There is a heroism in crime as well as in virtue. Vice and infamy have their altars and their religion.
Fame is the inheritance not of the dead, but of the living. It is we who look back with lofty pride to the great names of antiquity.
Satirists gain the applause of others through fear, not through love.
A nickname is the heaviest stone that the devil can throw at a man. It is a bugbear to the imagination, and, though we do not believe in it, it still haunts our apprehensions.
No one ever approaches perfection except by stealth, and unknown to themselves.
The most insignificant people are the most apt to sneer at others. They are safe from reprisals. And have no hope of rising in their own self esteem but by lowering their neighbors.

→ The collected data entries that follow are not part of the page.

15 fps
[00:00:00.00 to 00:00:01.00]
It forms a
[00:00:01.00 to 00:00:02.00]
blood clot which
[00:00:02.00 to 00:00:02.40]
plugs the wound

The true barbarian is he who thinks everything barbarous but his own tastes and prejudices.
A grave blockhead should always go about with a lively one - they show one another off to the best advantage.

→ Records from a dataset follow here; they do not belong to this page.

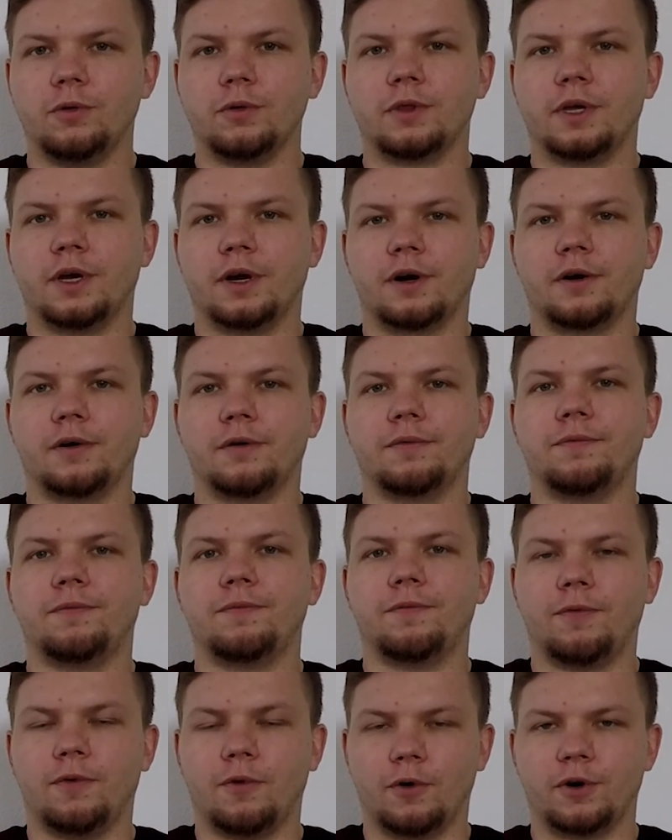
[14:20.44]
there are
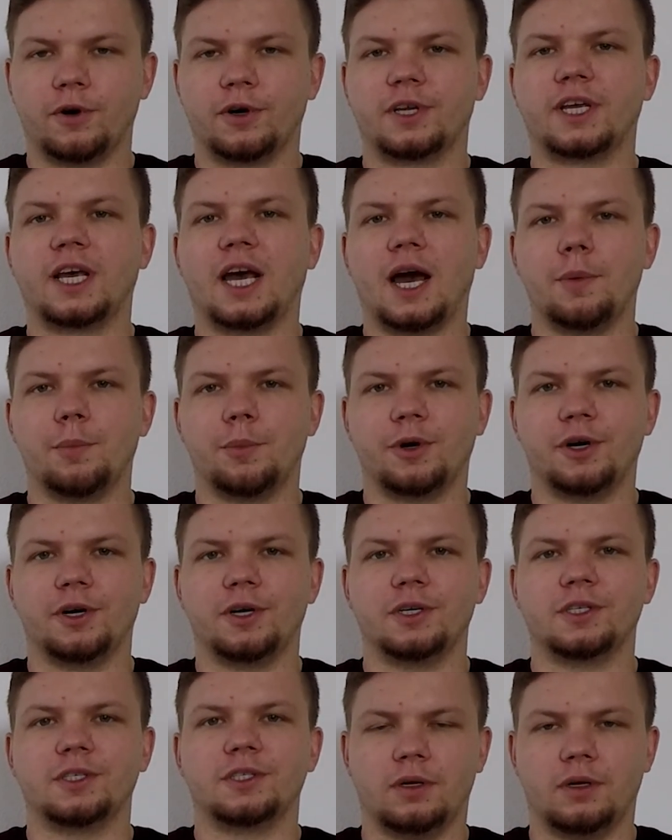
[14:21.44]
4
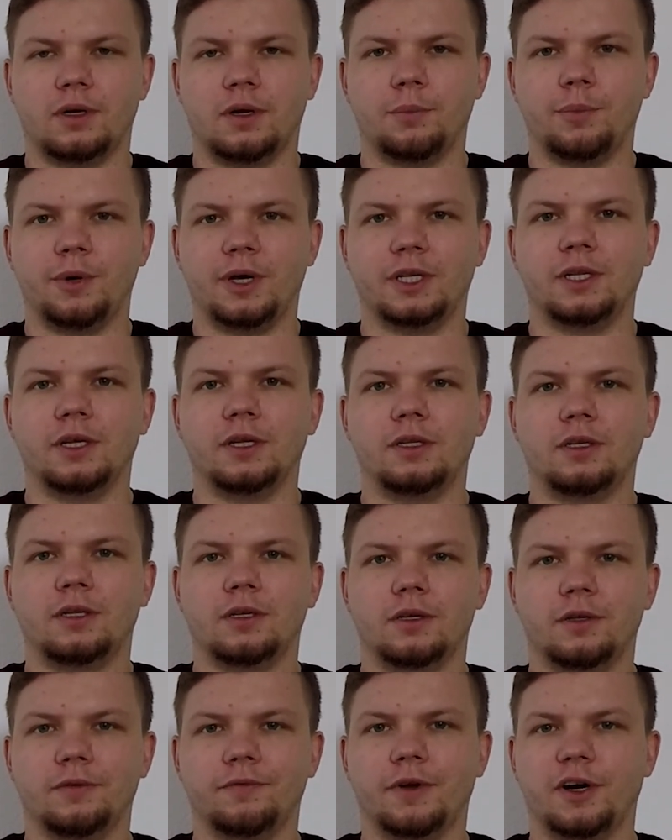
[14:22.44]
cameras embedded
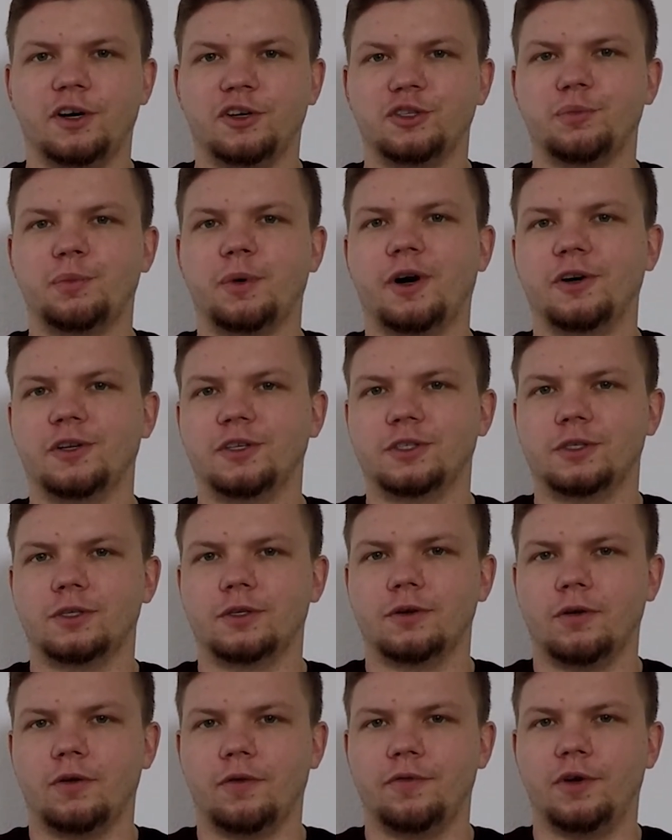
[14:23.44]
in various
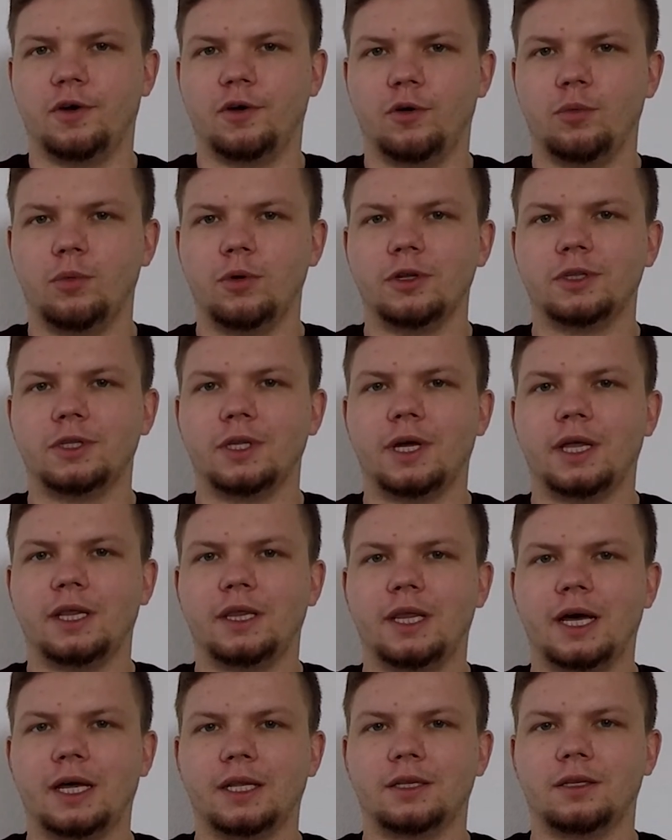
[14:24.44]
parts of the robot,
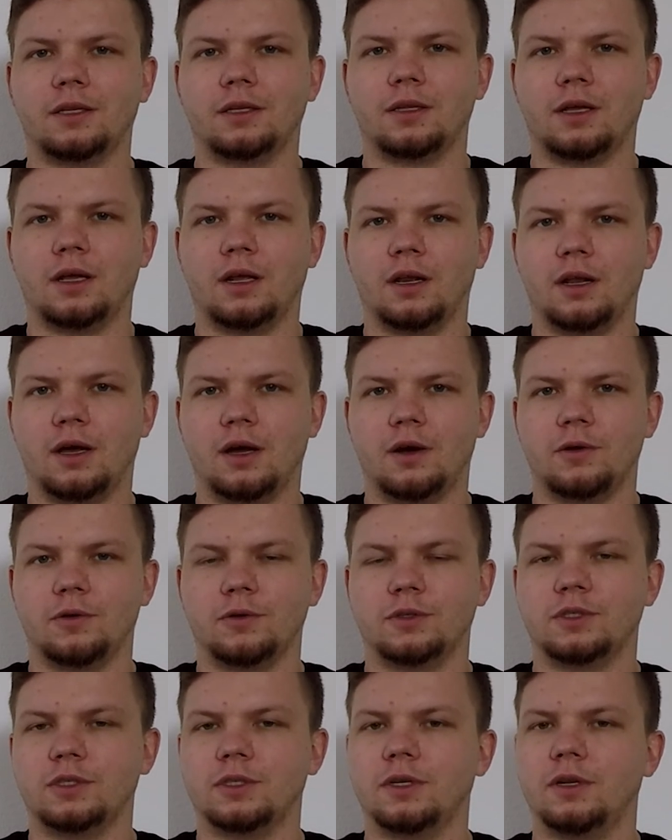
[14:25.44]
and that
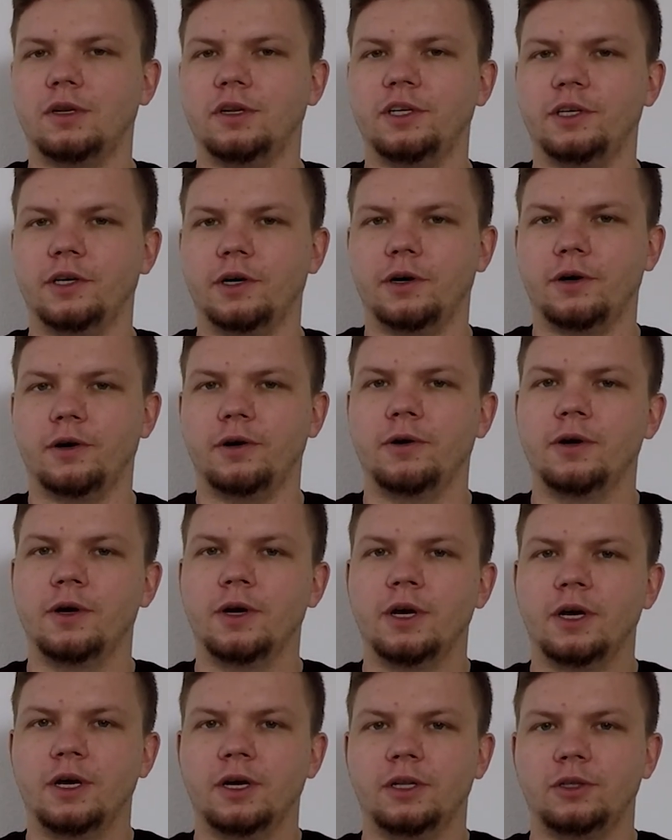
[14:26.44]
allows Leo
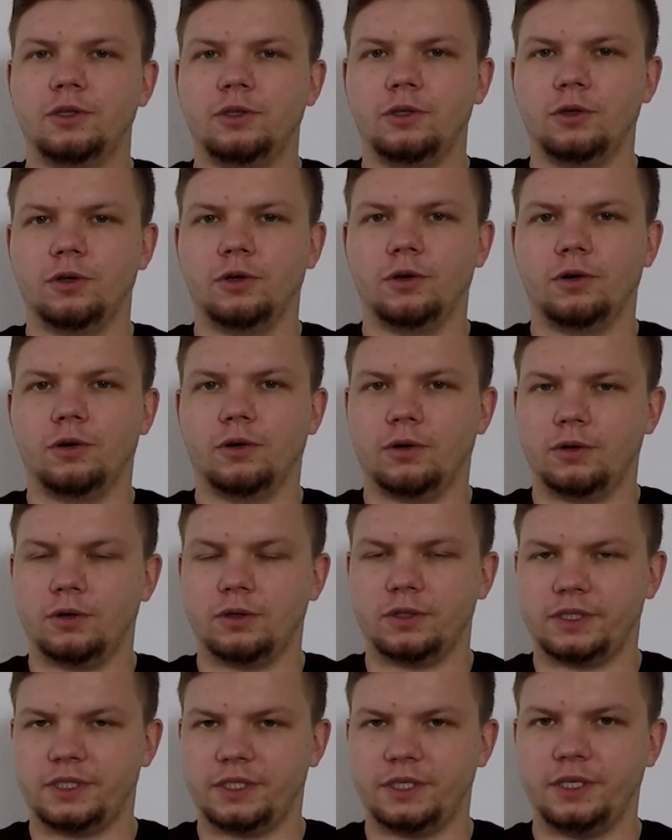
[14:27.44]
to
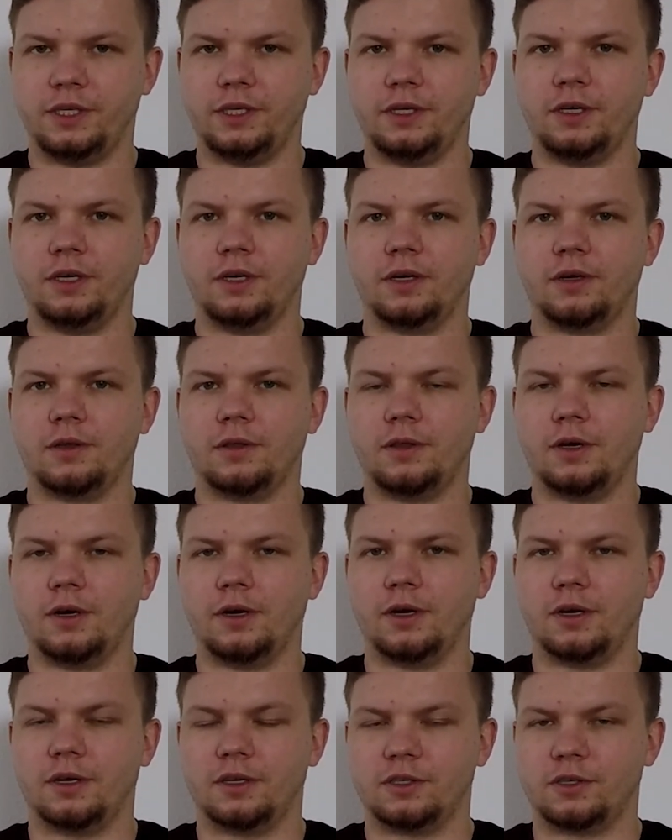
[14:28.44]
see
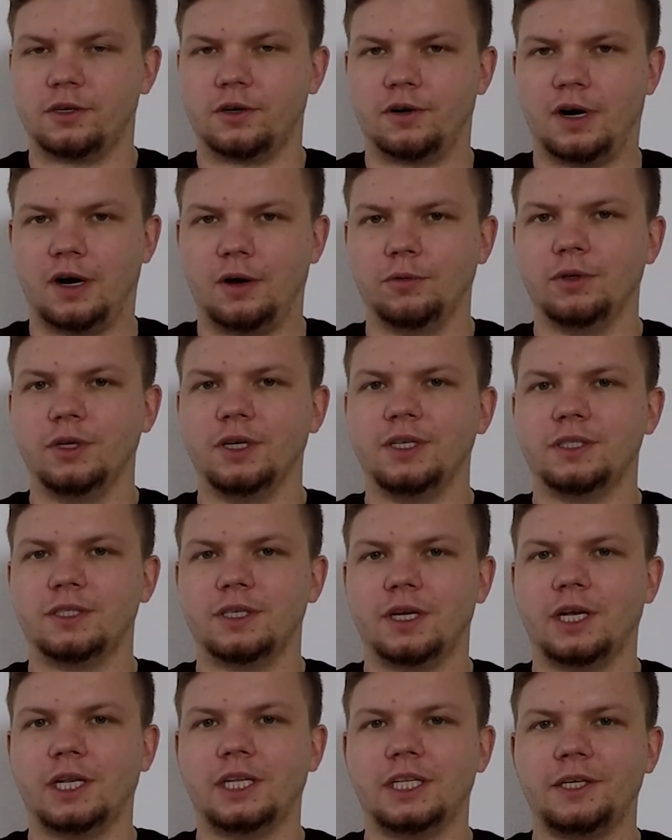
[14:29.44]
the
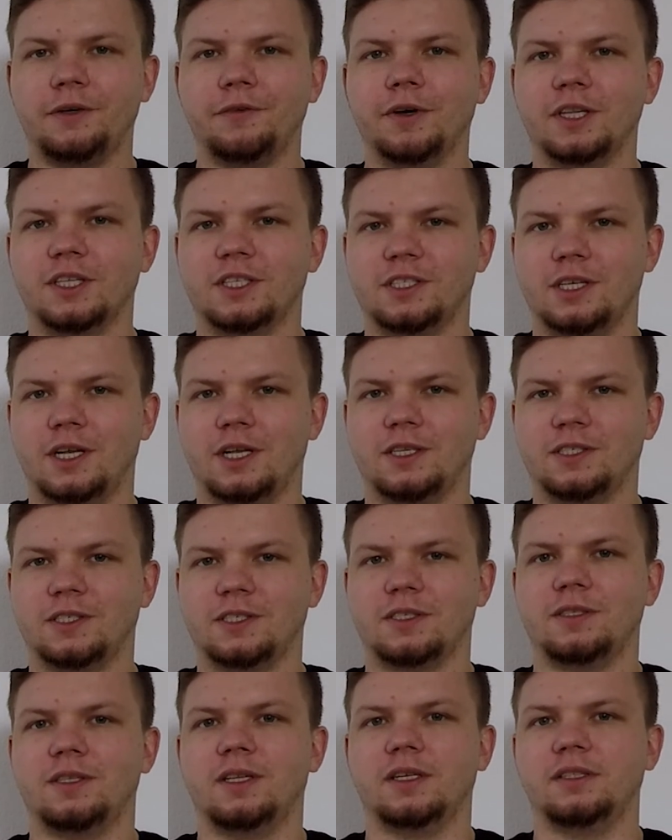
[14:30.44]
surroundings and even
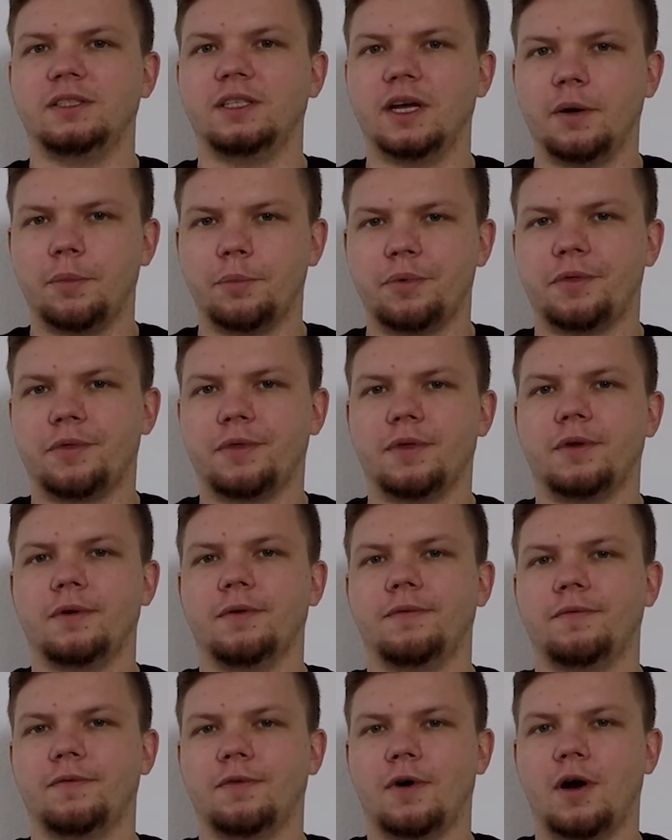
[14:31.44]
sense the depth
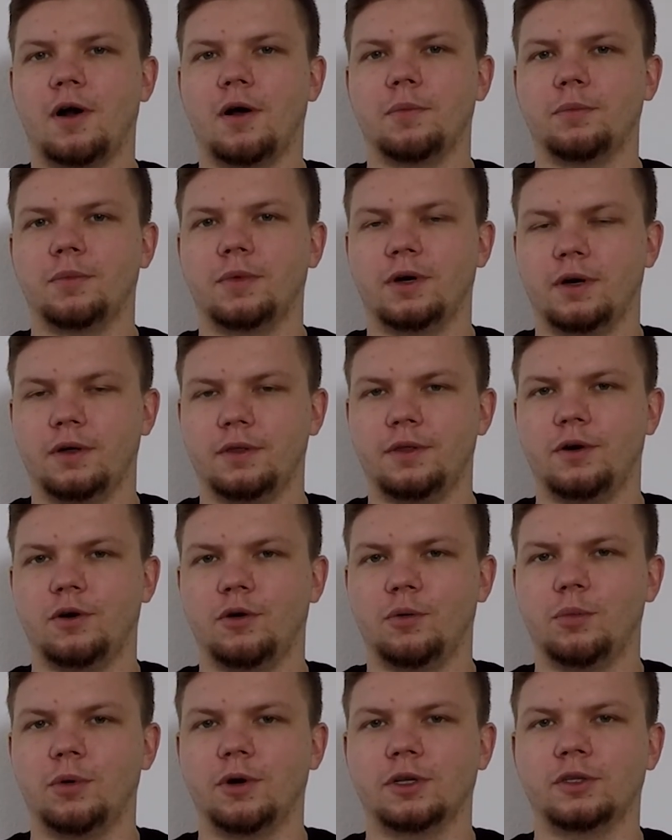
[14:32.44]
from the
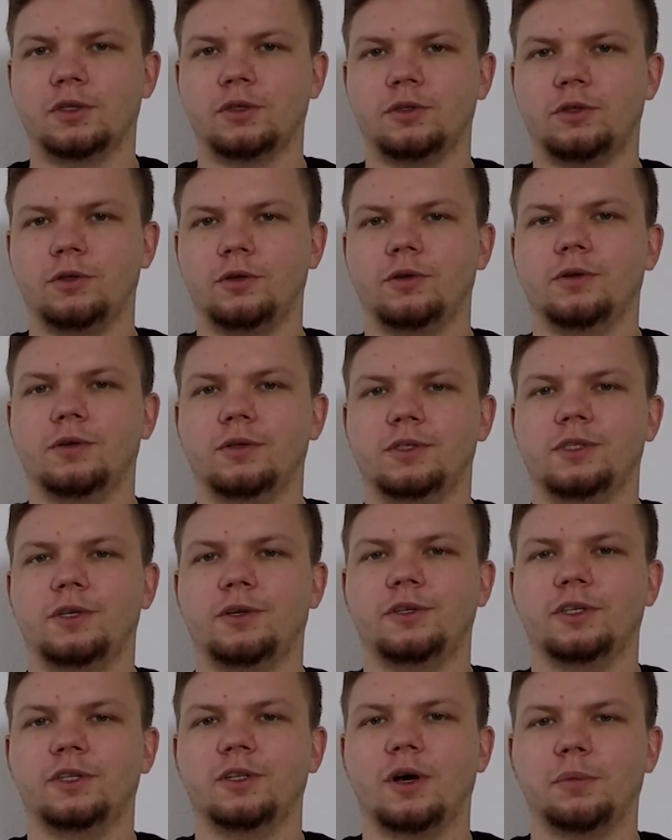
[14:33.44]
robot to
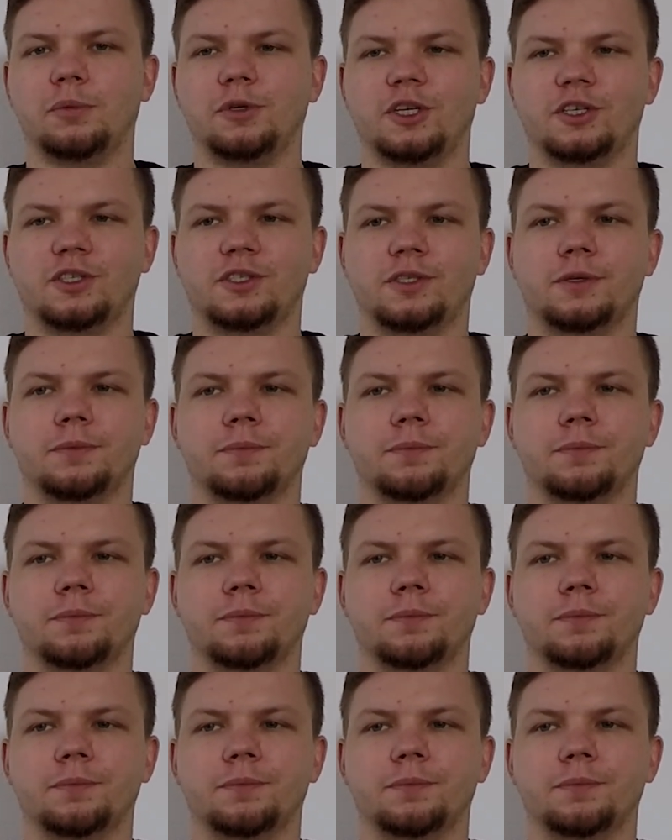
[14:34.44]
certain objects.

I would like to spend the whole of my life traveling, if I could anywhere borrow another life to spend at home.
It is hard for any one to be an honest politician who is not born and bred a Dissenter.
To give a reason for anything is to breed a doubt of it.
A hair in the head is worth two in the brush.
Do not keep on with a mockery of friendship after the substance is gone - but part, while you can part friends. Bury the carcass of friendship: it is not worth embalming.
The busier we are the more leisure we have.
When a thing ceases to be a subject of controversy, it ceases to be a subject of interest.
The dupe of friendship, and the fool of love; have I not reason to hate and to despise myself? Indeed I do; and chiefly for not having hated and despised the world enough.
We often choose a friend as we do a mistress - for no particular excellence in themselves, but merely from some circumstance that flatters our self-love.
The mind of man is like a clock that is always running down, and requires to be constantly wound up.
Those who speak ill of the spiritual life, although they come and go by day, are like the smith's bellows: they take breath but are not alive.